How to complete this task: Beginning with the line that contains "[0:07.20-0:08.00]", print each line to the end of the data exactly. Omit the pictures.

━━━━━━

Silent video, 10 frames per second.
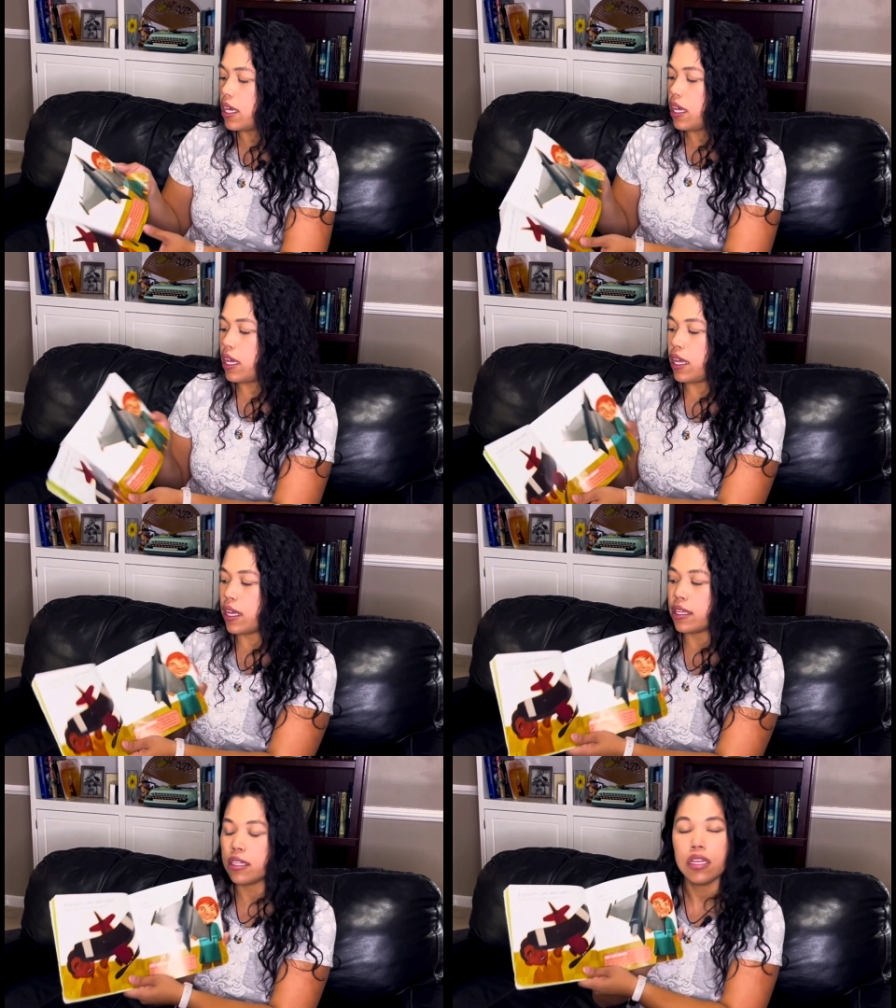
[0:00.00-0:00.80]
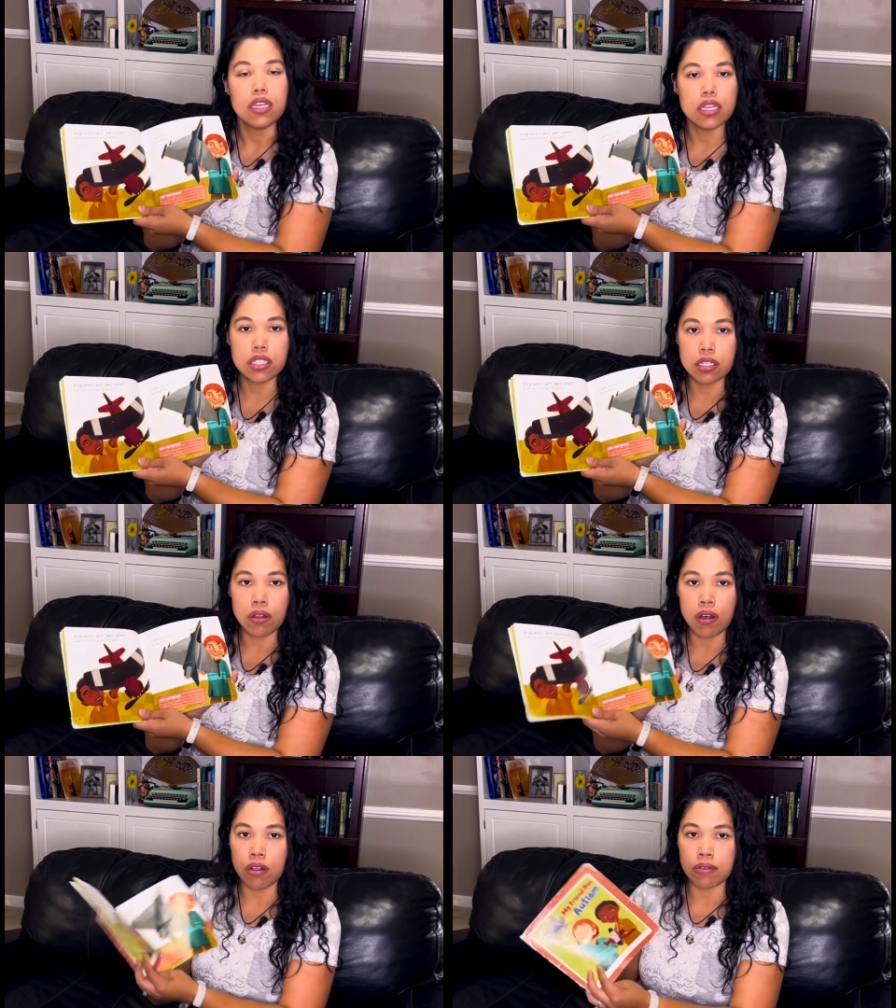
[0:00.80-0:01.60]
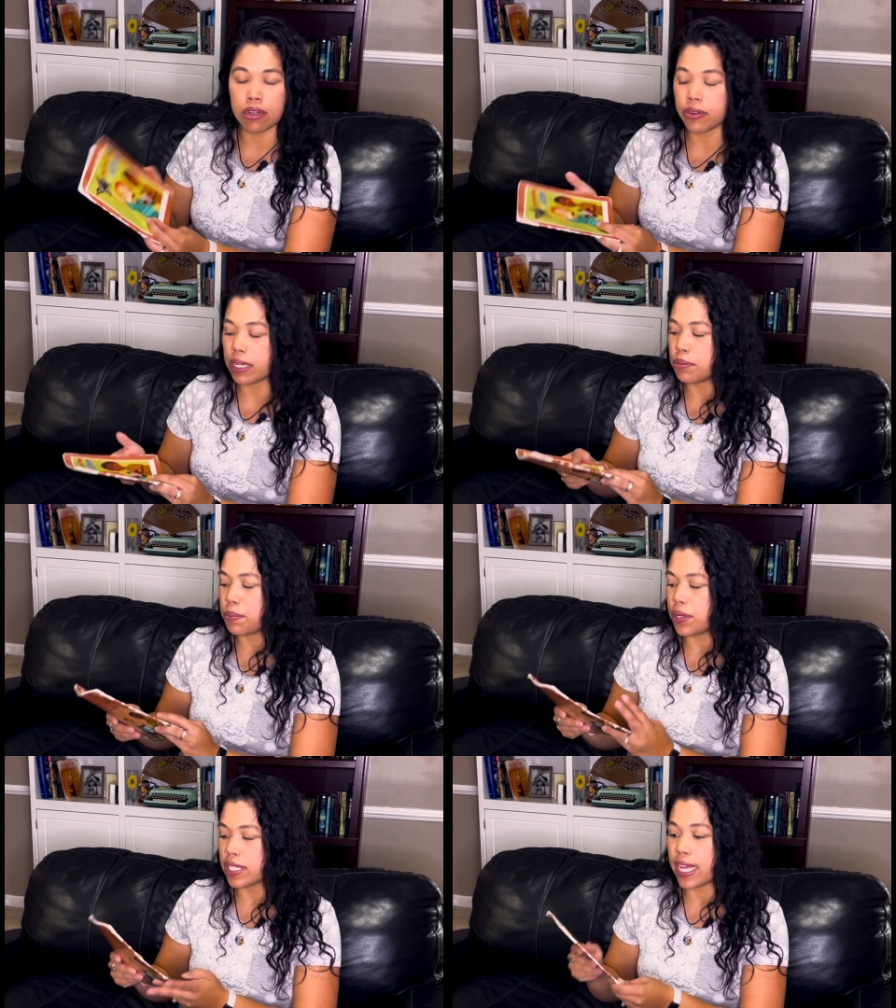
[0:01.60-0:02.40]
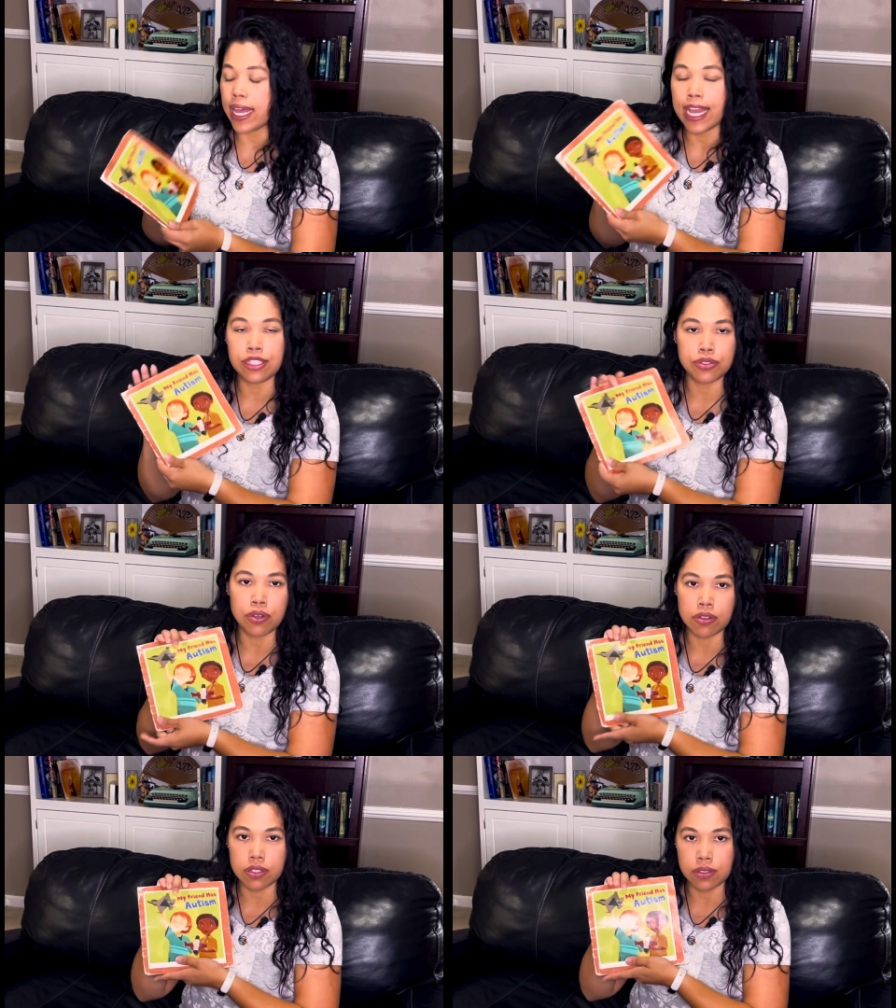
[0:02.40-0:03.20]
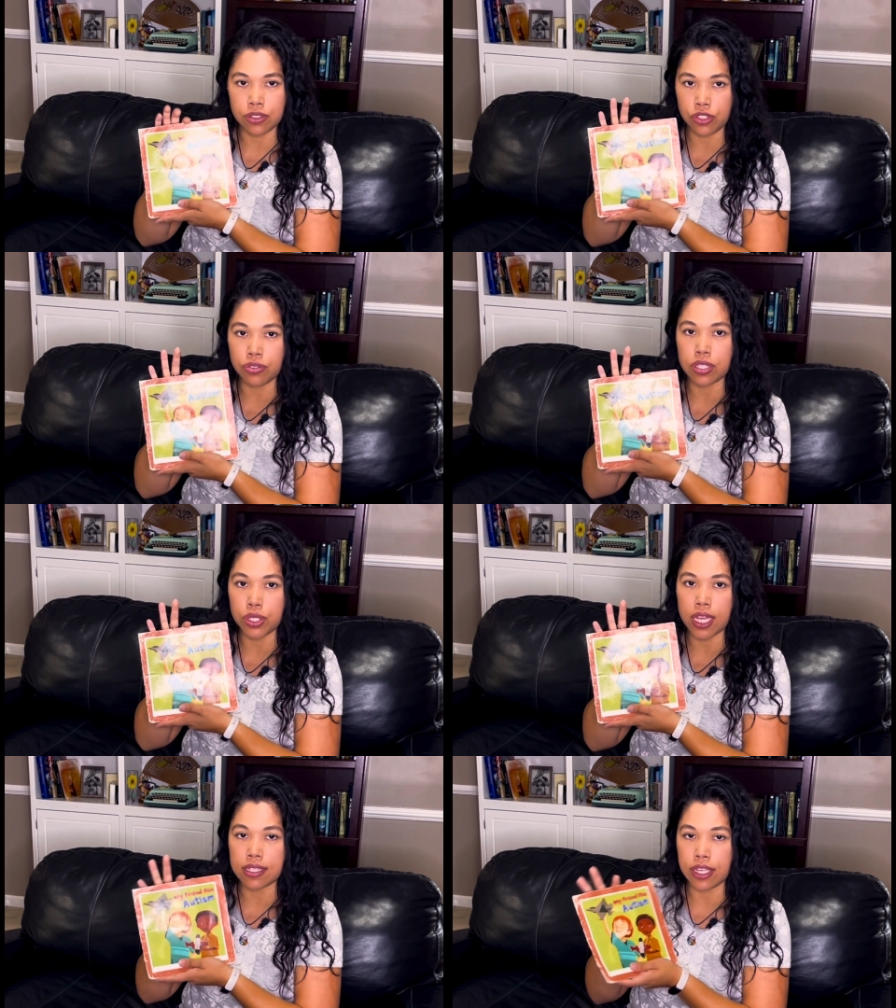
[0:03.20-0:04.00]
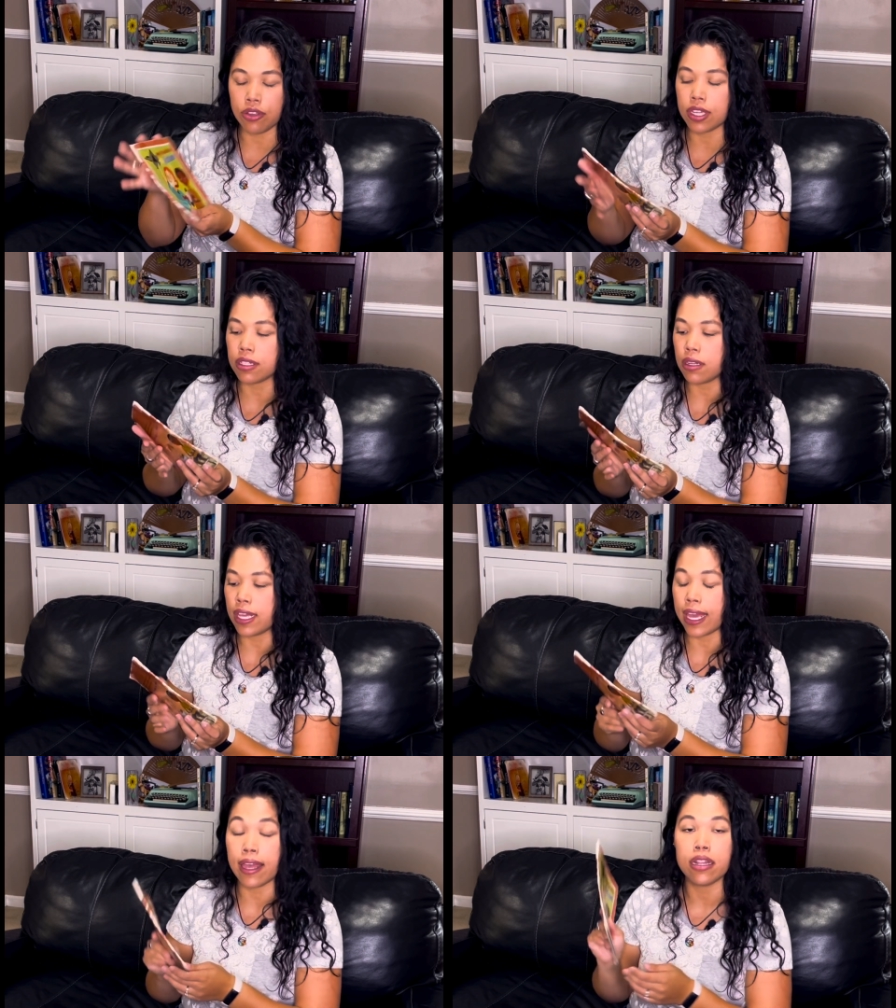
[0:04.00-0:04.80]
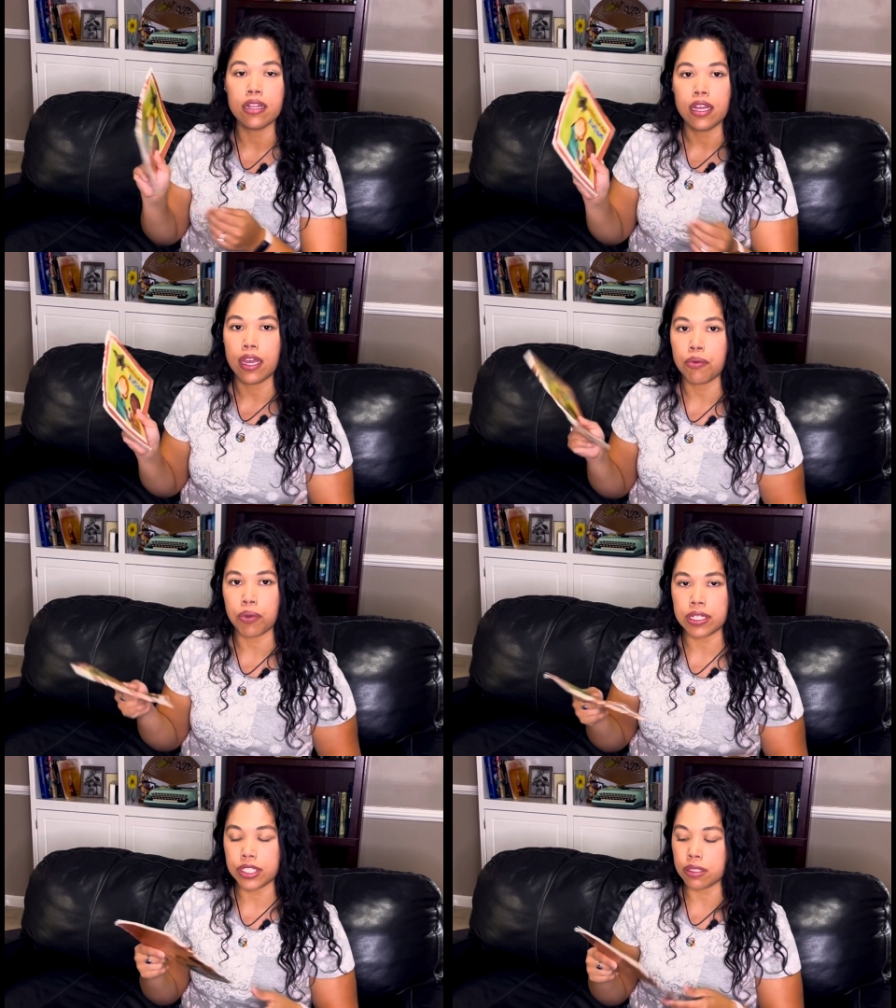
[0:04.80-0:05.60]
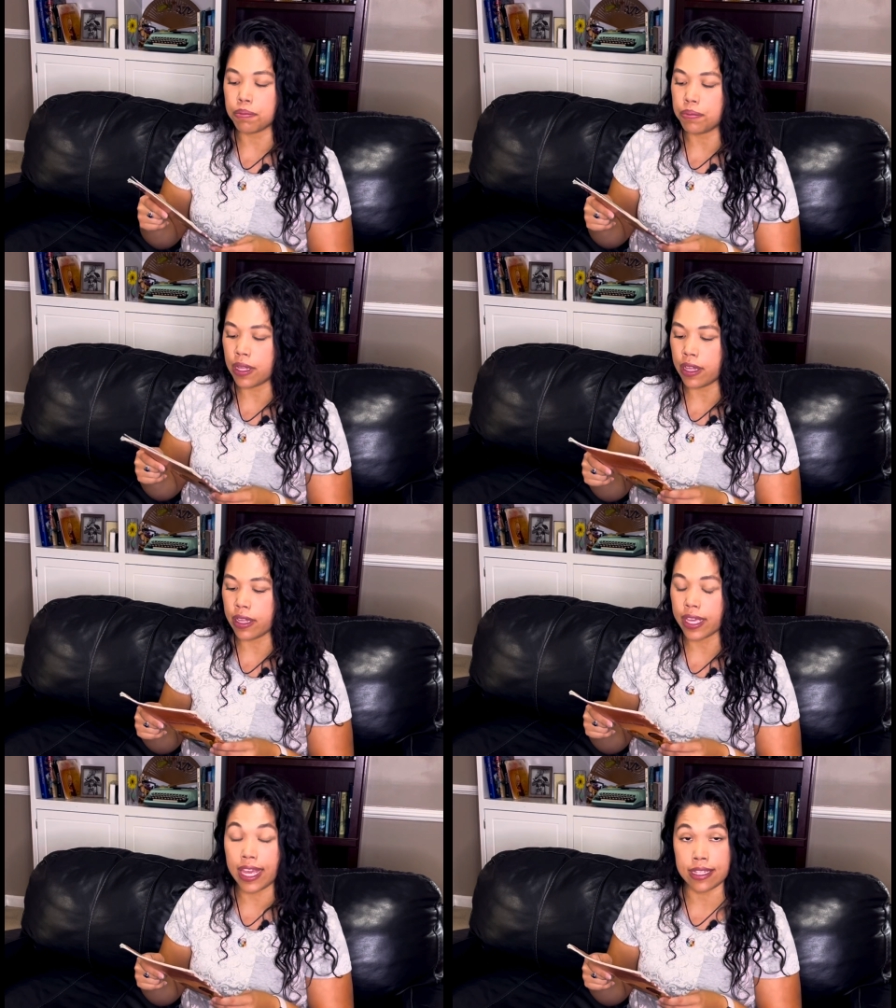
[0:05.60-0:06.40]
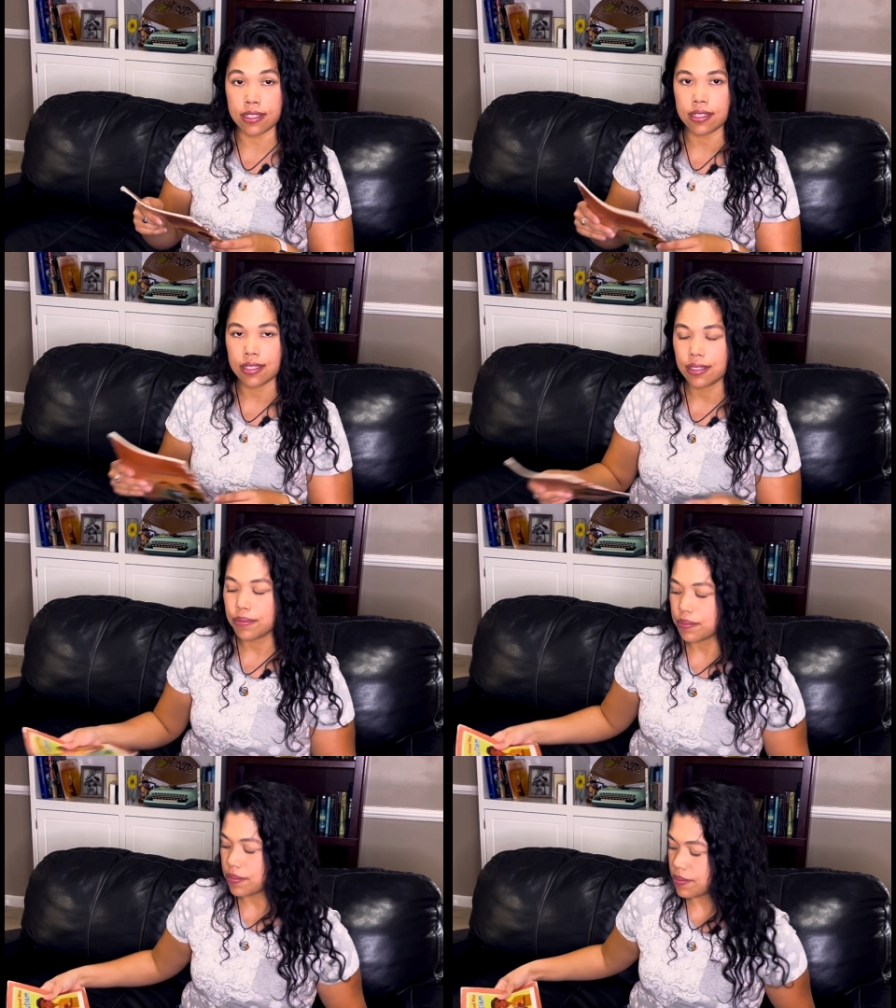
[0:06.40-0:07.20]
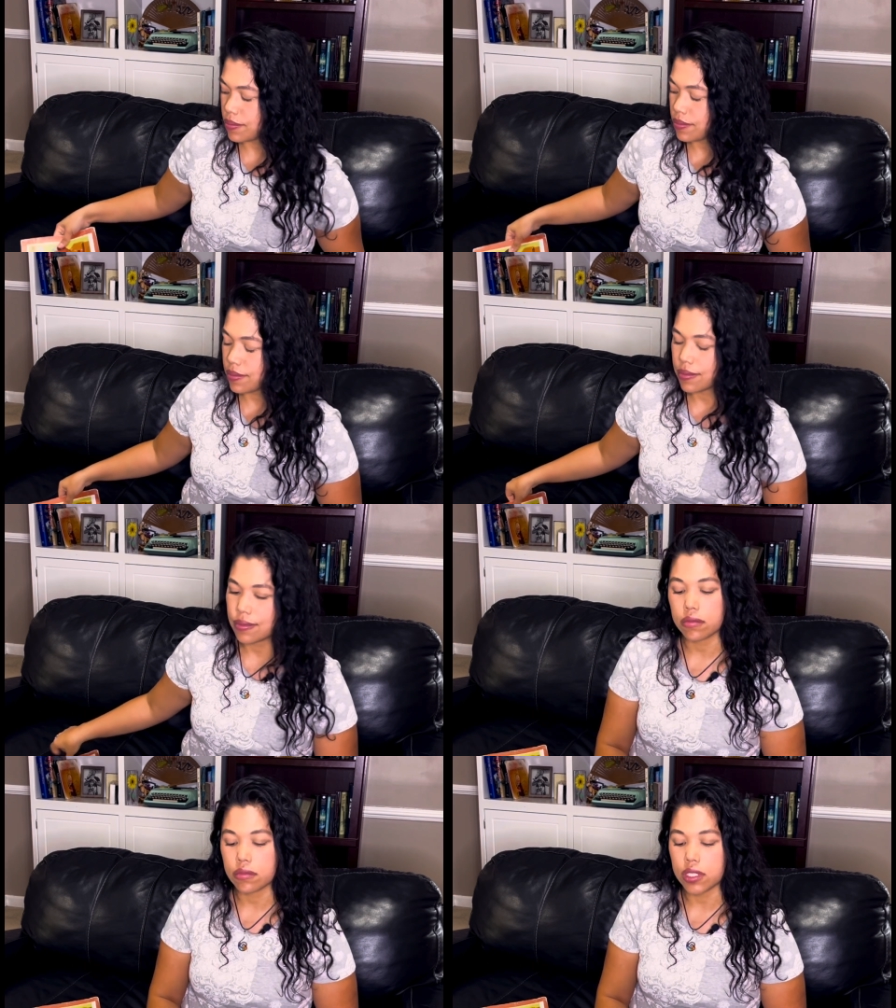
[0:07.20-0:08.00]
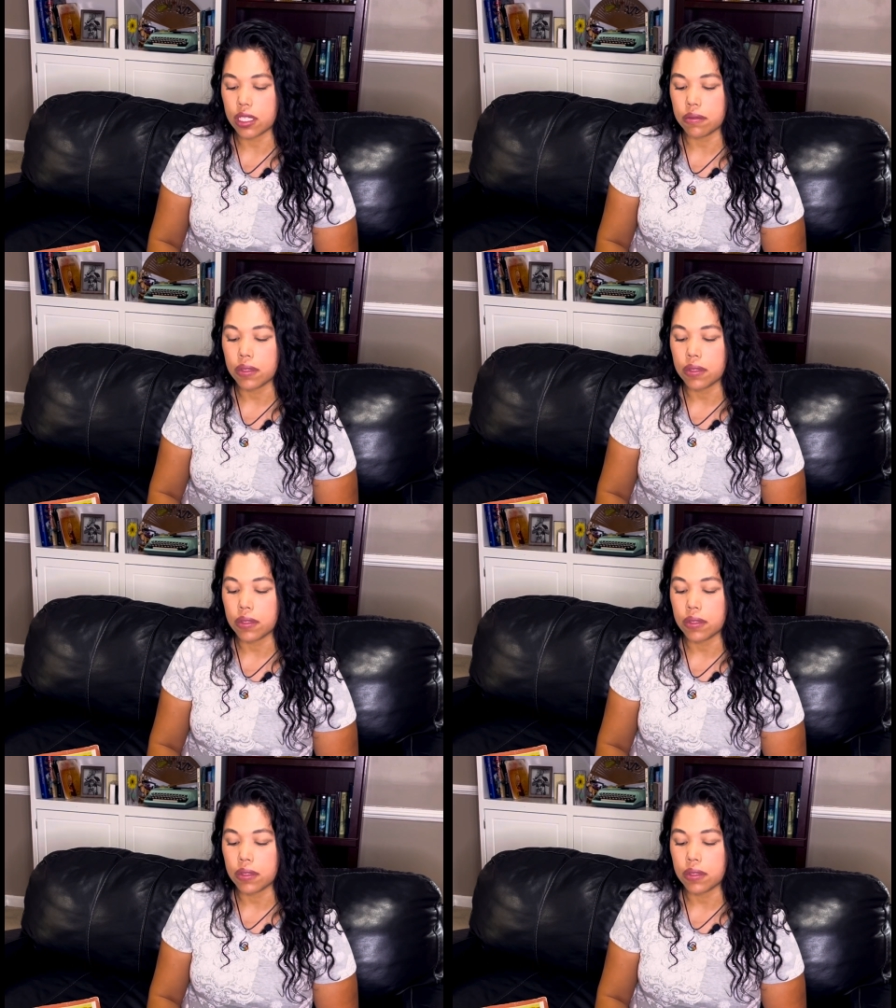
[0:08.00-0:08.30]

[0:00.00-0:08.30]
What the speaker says: And it's an all-around great book that I do suggest that you can get and read to your kids. Okay.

━━━━━━

Solution to this exercise:
[0:07.20-0:08.00]
[0:08.00-0:08.30]

[0:00.00-0:08.30]
What the speaker says: And it's an all-around great book that I do suggest that you can get and read to your kids. Okay.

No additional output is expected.